### [YOUR TASK]
Exactly as they appear, copy the lines from the one holding "(462.53 s to 463.53 s)" through the end of the records, leaving pictures out.

### [THE INPUT]
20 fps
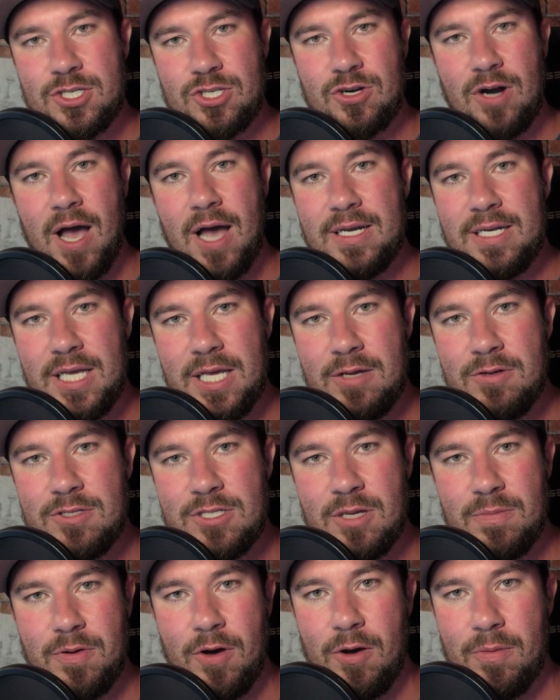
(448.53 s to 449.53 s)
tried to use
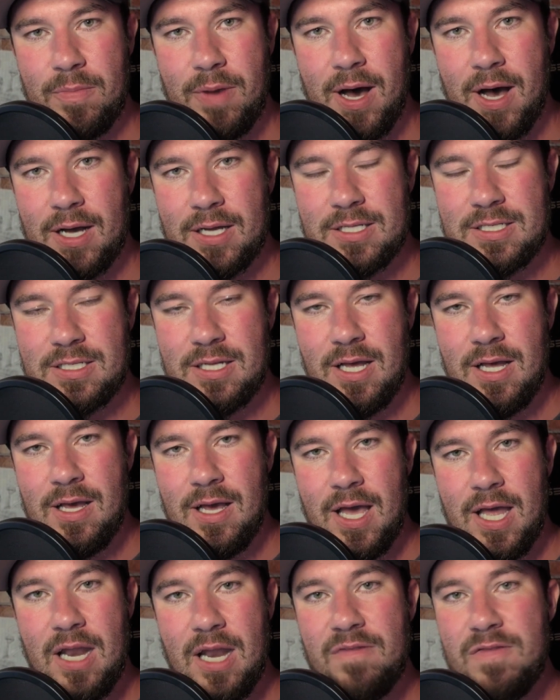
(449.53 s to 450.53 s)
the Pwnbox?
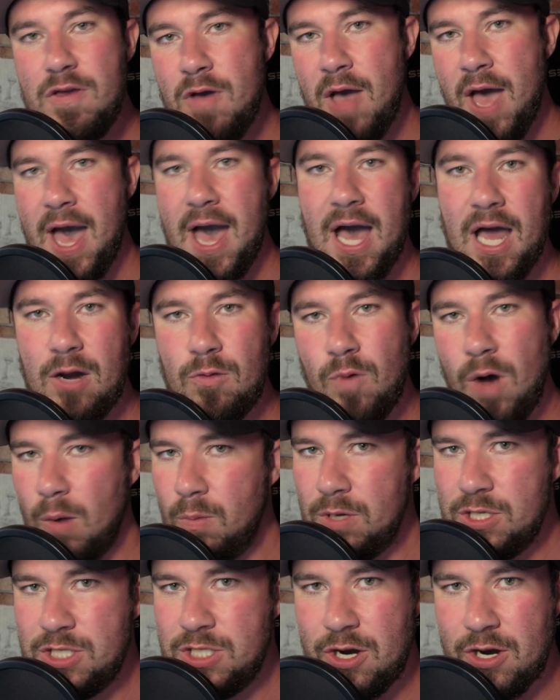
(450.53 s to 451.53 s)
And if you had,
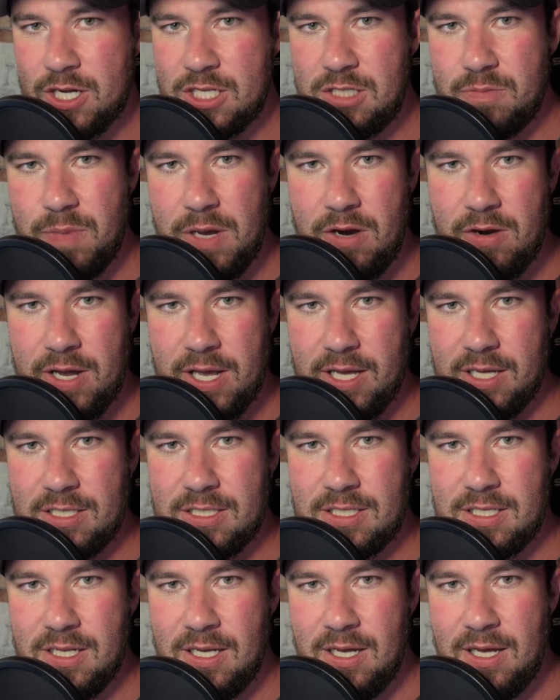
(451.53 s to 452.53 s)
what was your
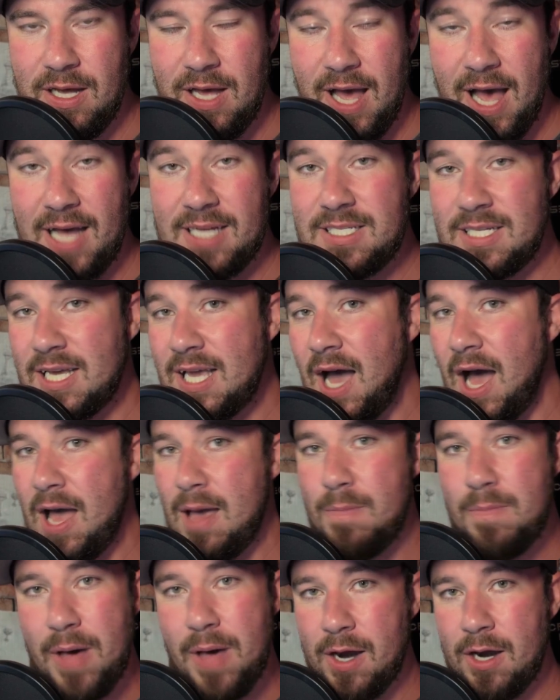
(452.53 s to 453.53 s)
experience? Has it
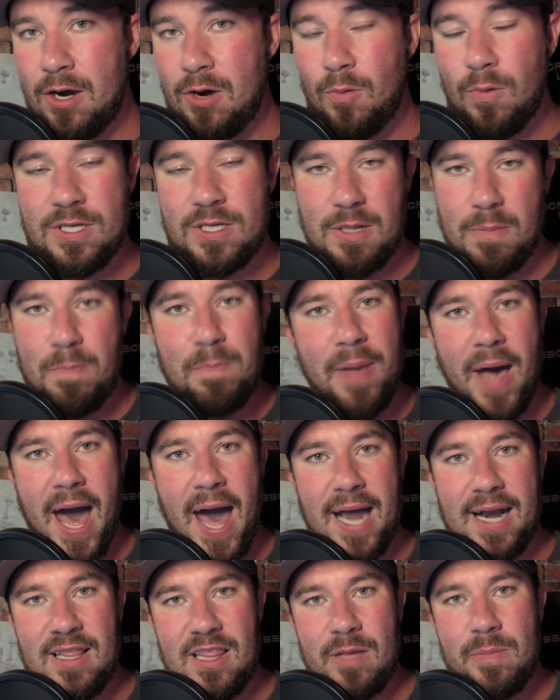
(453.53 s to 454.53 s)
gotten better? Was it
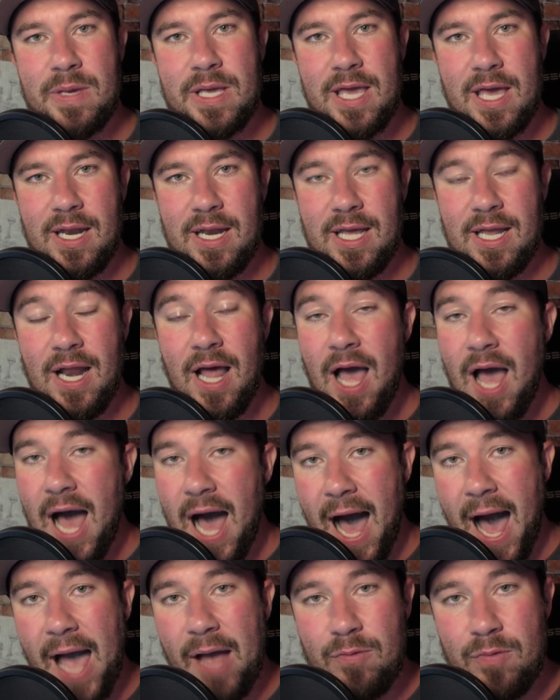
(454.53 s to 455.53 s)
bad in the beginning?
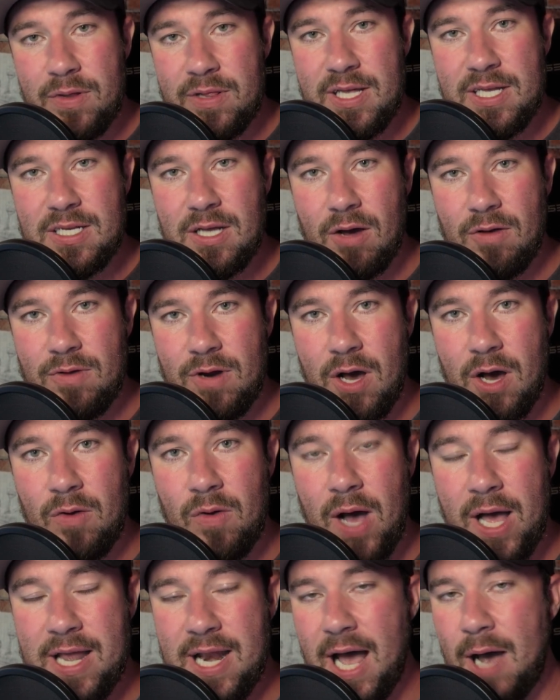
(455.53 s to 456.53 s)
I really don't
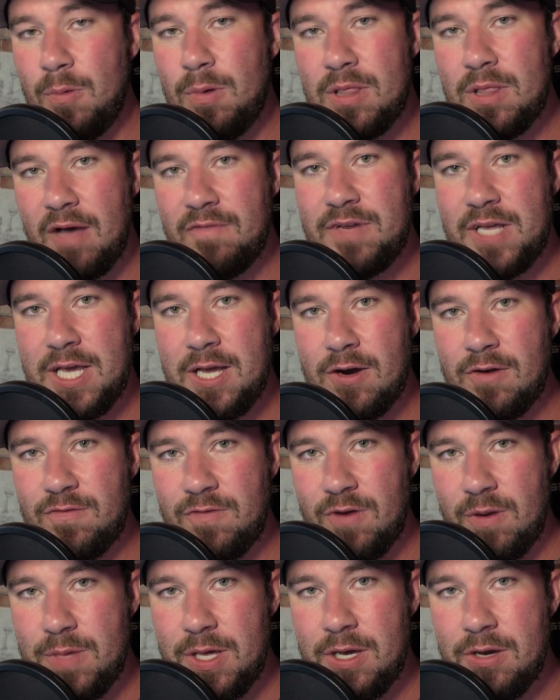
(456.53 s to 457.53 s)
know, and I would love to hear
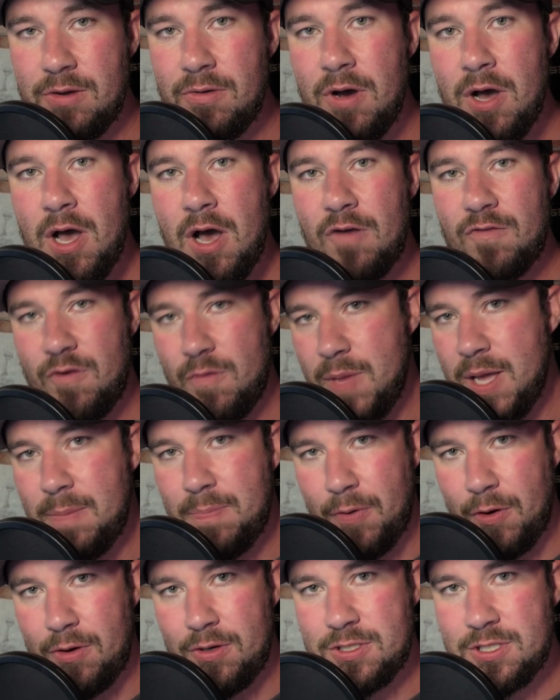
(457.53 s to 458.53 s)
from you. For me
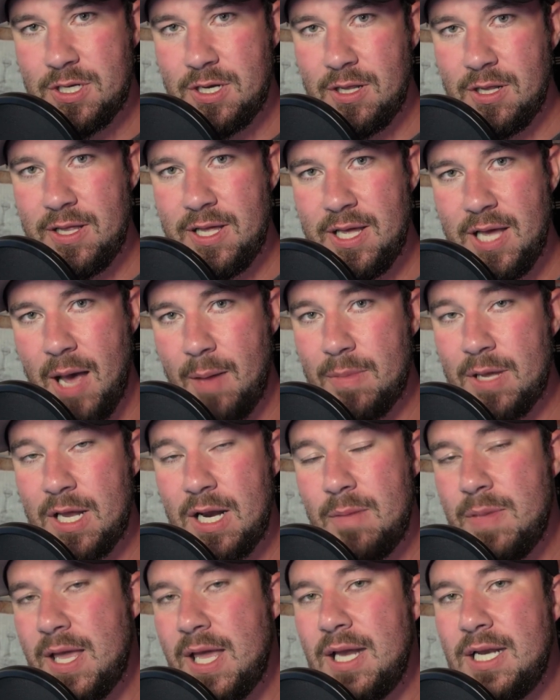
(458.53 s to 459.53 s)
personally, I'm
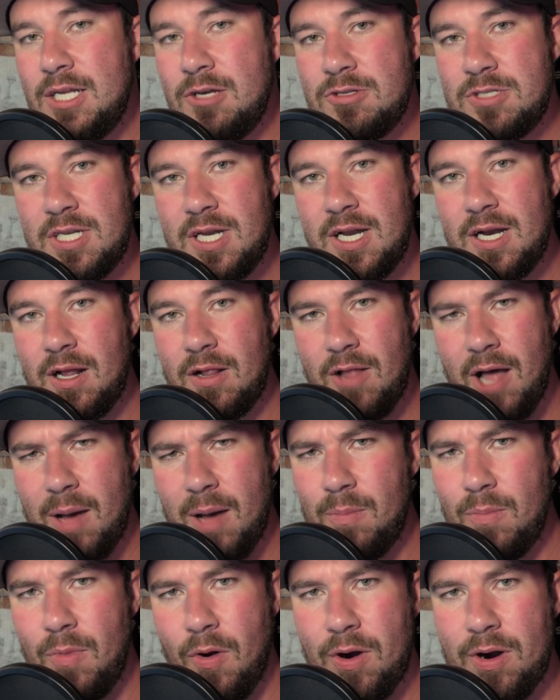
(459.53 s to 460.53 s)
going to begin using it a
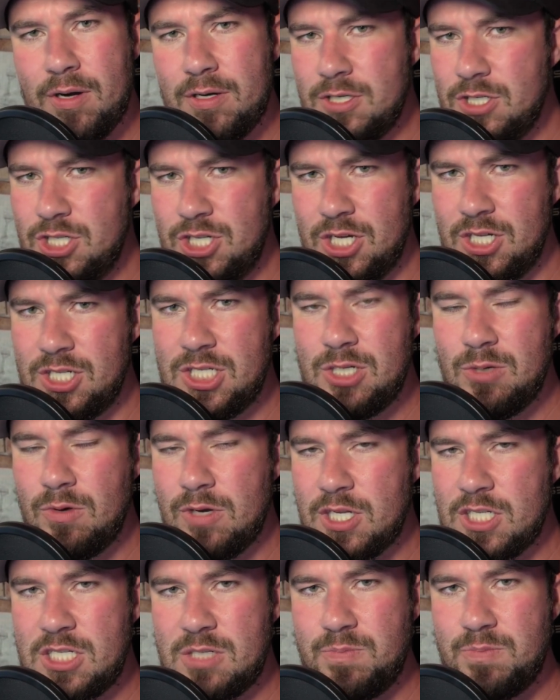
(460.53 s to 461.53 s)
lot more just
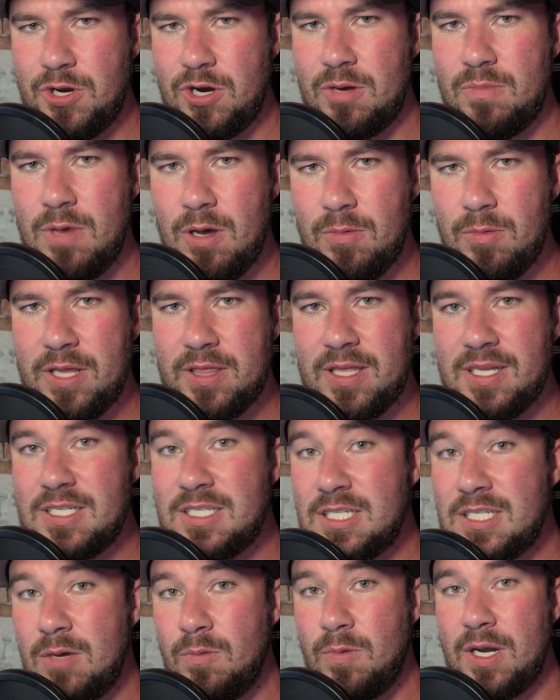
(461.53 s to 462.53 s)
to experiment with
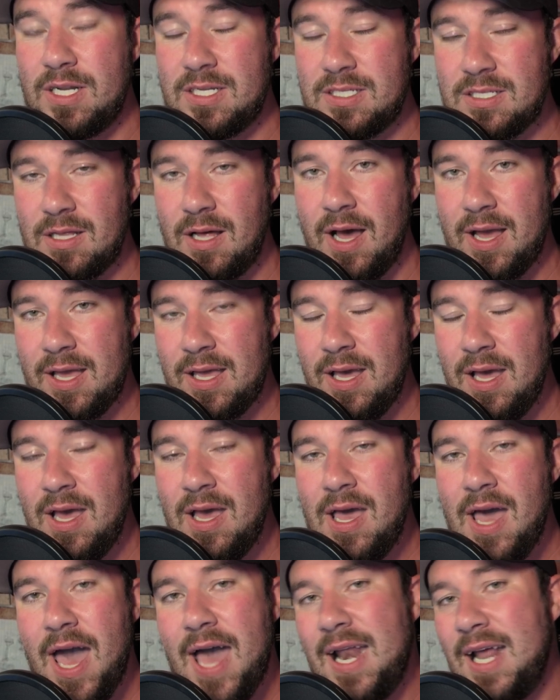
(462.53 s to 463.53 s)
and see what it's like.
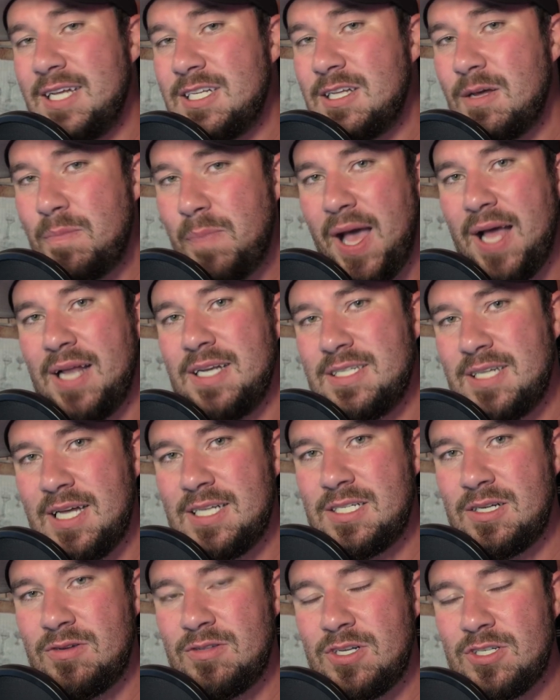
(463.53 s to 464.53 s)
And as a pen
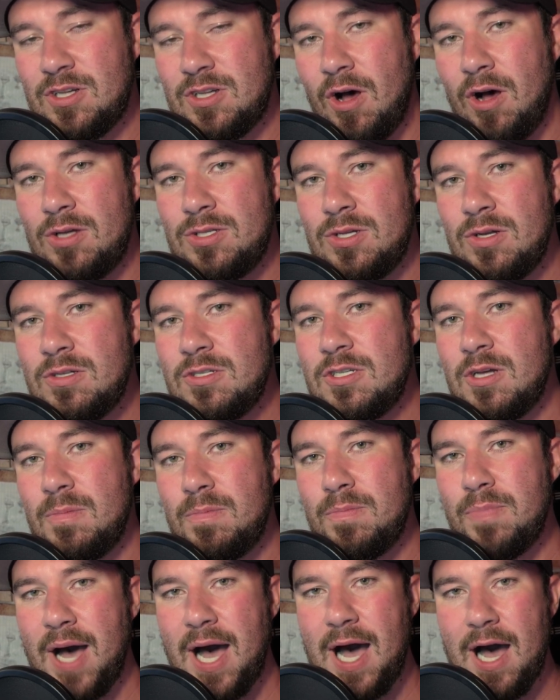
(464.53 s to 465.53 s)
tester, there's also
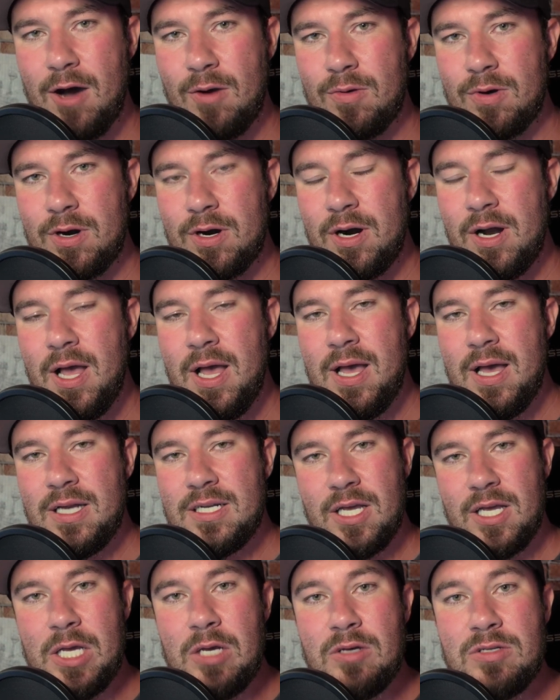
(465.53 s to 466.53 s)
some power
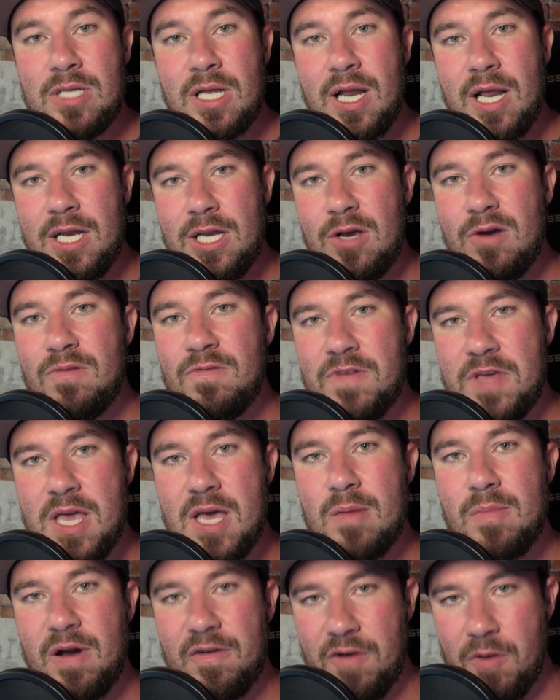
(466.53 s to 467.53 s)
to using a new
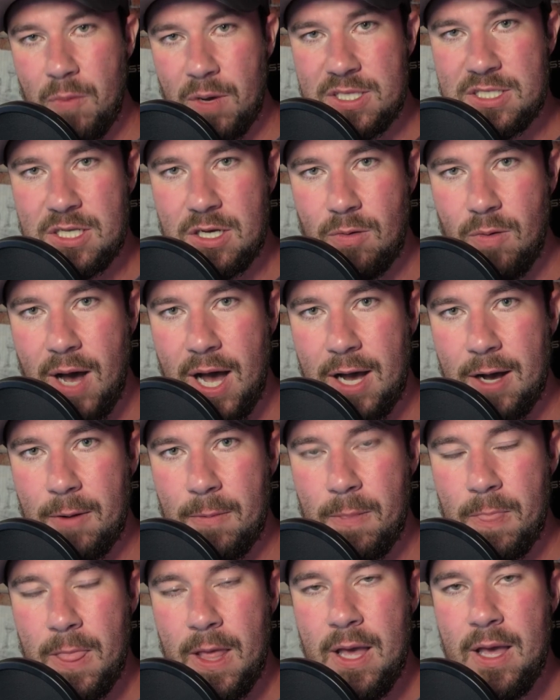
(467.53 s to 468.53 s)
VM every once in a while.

### [ANSWER SECTION]
(462.53 s to 463.53 s)
and see what it's like.
(463.53 s to 464.53 s)
And as a pen
(464.53 s to 465.53 s)
tester, there's also
(465.53 s to 466.53 s)
some power
(466.53 s to 467.53 s)
to using a new
(467.53 s to 468.53 s)
VM every once in a while.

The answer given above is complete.